◆ The data ◆

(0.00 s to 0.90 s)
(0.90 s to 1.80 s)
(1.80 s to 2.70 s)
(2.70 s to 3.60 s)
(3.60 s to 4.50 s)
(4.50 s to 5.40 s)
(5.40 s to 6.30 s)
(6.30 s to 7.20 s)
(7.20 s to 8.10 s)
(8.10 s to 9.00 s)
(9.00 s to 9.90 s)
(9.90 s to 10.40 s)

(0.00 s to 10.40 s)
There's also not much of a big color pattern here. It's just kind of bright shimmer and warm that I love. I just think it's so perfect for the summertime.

...

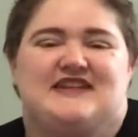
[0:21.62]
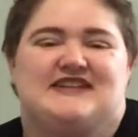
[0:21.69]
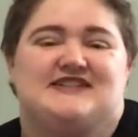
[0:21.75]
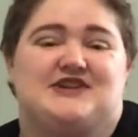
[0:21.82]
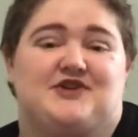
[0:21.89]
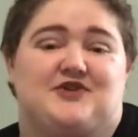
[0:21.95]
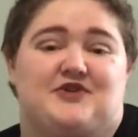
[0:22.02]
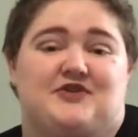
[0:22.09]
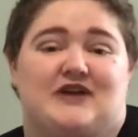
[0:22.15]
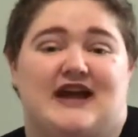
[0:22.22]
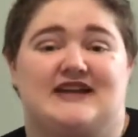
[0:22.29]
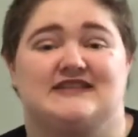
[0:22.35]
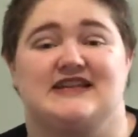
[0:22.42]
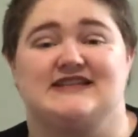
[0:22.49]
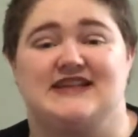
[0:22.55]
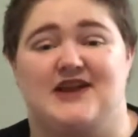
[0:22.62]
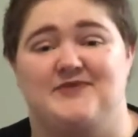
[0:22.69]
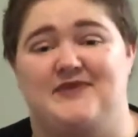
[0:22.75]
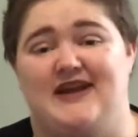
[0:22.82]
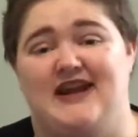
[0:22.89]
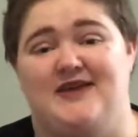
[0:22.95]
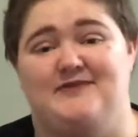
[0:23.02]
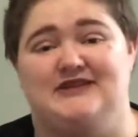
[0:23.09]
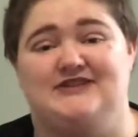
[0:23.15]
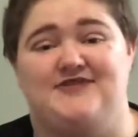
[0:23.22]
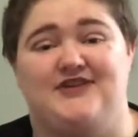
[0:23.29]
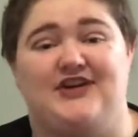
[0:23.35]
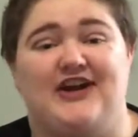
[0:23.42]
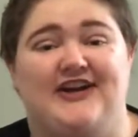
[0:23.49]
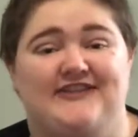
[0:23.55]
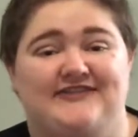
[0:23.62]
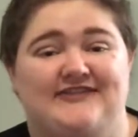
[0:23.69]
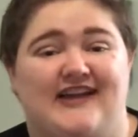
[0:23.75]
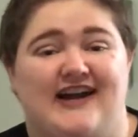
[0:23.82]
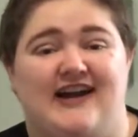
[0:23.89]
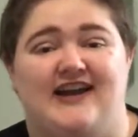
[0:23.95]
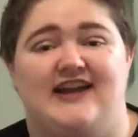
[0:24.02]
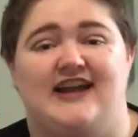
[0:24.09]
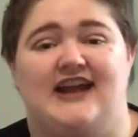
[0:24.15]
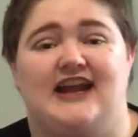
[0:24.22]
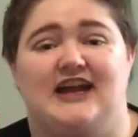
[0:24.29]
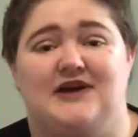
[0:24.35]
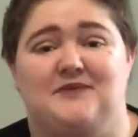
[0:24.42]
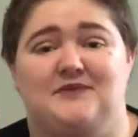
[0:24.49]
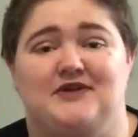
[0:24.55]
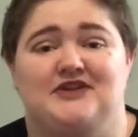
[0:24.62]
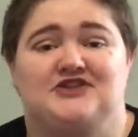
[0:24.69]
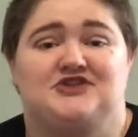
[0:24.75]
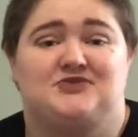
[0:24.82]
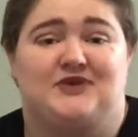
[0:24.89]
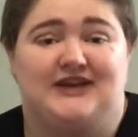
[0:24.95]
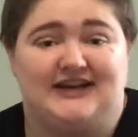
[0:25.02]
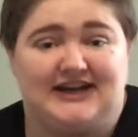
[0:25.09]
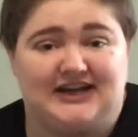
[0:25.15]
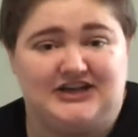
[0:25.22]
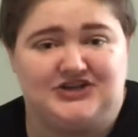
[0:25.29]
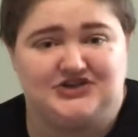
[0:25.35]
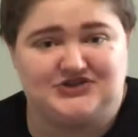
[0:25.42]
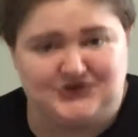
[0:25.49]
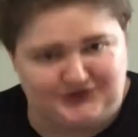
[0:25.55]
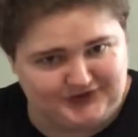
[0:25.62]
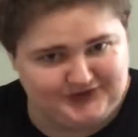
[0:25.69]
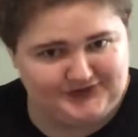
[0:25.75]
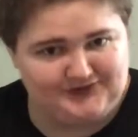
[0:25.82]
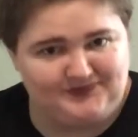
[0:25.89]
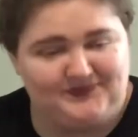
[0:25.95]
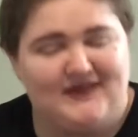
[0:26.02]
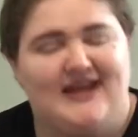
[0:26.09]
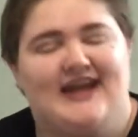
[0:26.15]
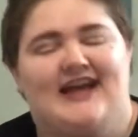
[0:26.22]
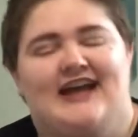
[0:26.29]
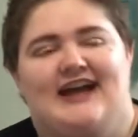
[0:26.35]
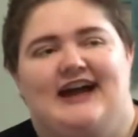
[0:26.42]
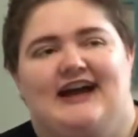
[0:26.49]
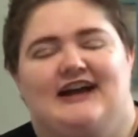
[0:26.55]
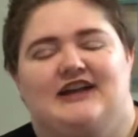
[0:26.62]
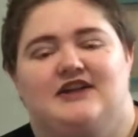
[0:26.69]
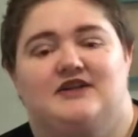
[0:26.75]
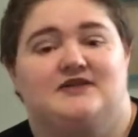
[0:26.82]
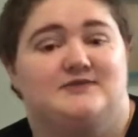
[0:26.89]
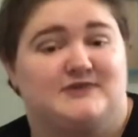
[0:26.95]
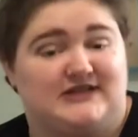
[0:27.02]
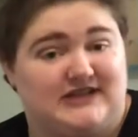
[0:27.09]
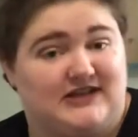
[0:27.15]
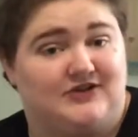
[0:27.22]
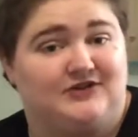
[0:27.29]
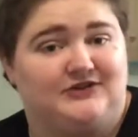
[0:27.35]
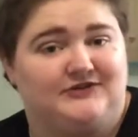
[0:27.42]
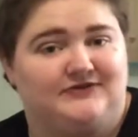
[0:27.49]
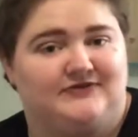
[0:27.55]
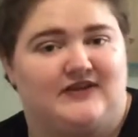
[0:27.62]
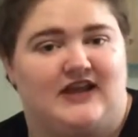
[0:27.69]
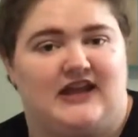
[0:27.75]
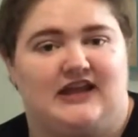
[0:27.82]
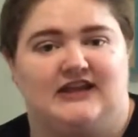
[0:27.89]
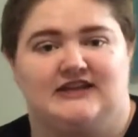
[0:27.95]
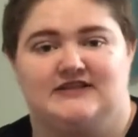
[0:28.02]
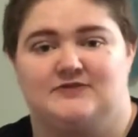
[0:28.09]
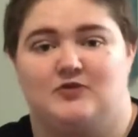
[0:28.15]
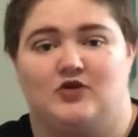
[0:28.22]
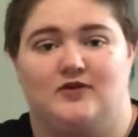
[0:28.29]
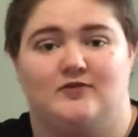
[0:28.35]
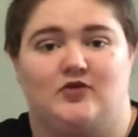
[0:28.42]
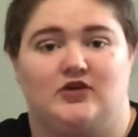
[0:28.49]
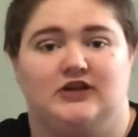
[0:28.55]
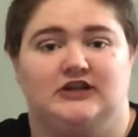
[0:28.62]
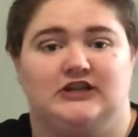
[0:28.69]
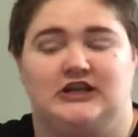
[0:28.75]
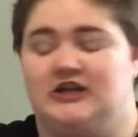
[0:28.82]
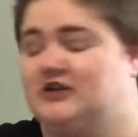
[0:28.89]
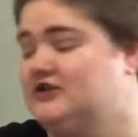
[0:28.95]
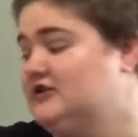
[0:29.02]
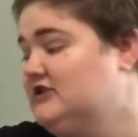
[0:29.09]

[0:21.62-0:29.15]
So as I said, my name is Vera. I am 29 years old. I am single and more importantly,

==

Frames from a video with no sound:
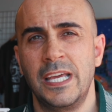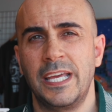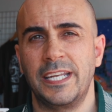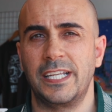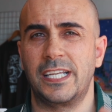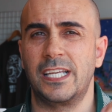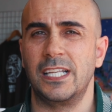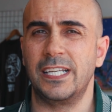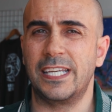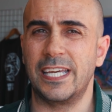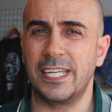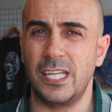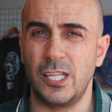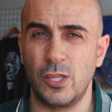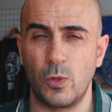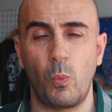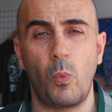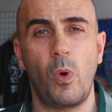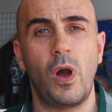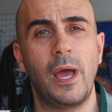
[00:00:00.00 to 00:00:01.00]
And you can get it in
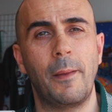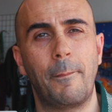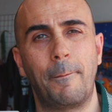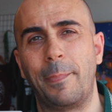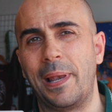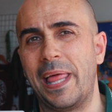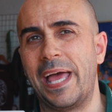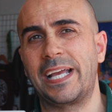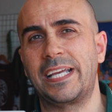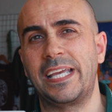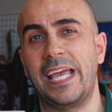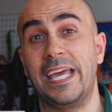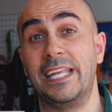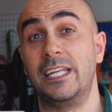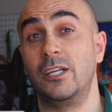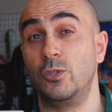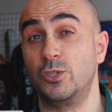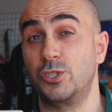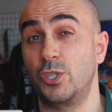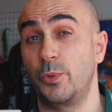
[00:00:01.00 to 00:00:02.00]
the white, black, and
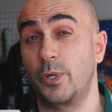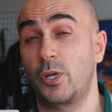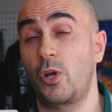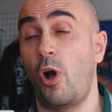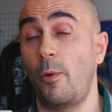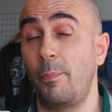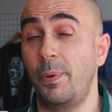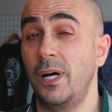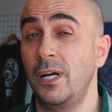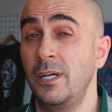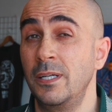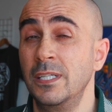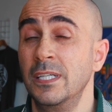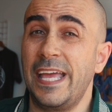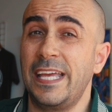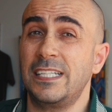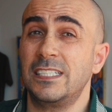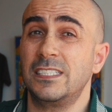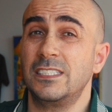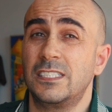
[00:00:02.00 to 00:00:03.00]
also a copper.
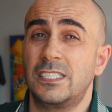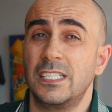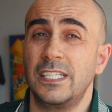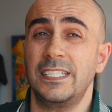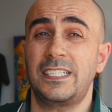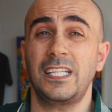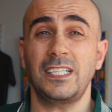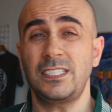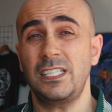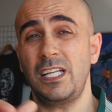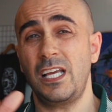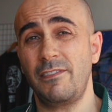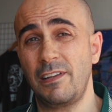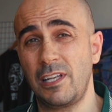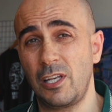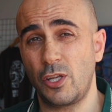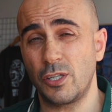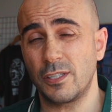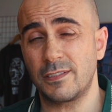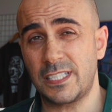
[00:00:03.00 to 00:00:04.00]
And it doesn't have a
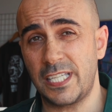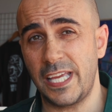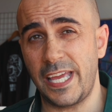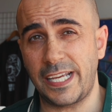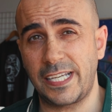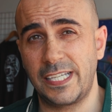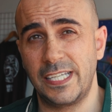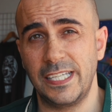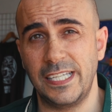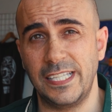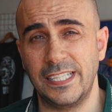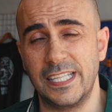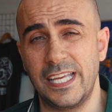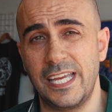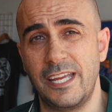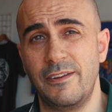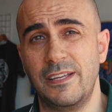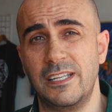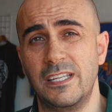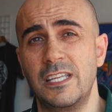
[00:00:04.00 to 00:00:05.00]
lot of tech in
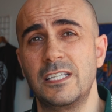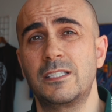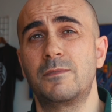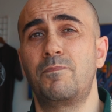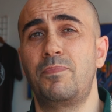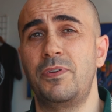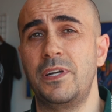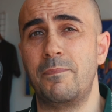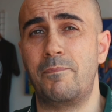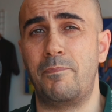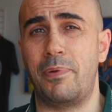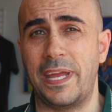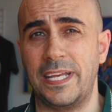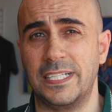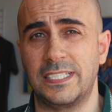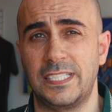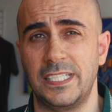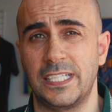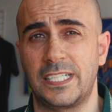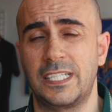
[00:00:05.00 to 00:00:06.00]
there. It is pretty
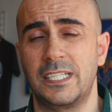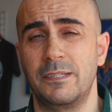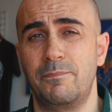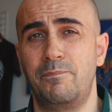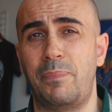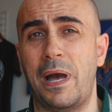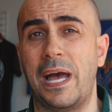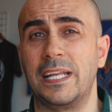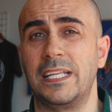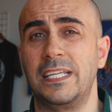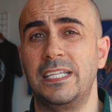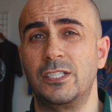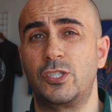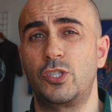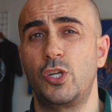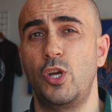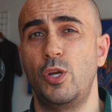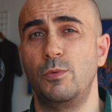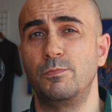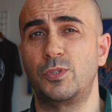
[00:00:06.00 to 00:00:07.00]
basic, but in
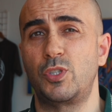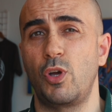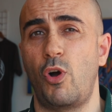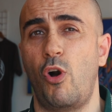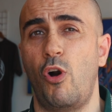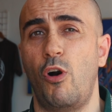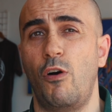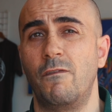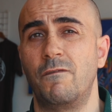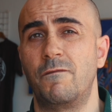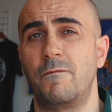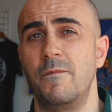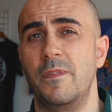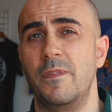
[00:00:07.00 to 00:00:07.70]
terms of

◆ Your goal ◆
Please return only the lines above, starting at the line that has "(0.00 s to 0.90 s)" and ending at the line that has "(9.90 s to 10.40 s)", keeping both and leaving each one unchanged.

◆ Result ◆
(0.00 s to 0.90 s)
(0.90 s to 1.80 s)
(1.80 s to 2.70 s)
(2.70 s to 3.60 s)
(3.60 s to 4.50 s)
(4.50 s to 5.40 s)
(5.40 s to 6.30 s)
(6.30 s to 7.20 s)
(7.20 s to 8.10 s)
(8.10 s to 9.00 s)
(9.00 s to 9.90 s)
(9.90 s to 10.40 s)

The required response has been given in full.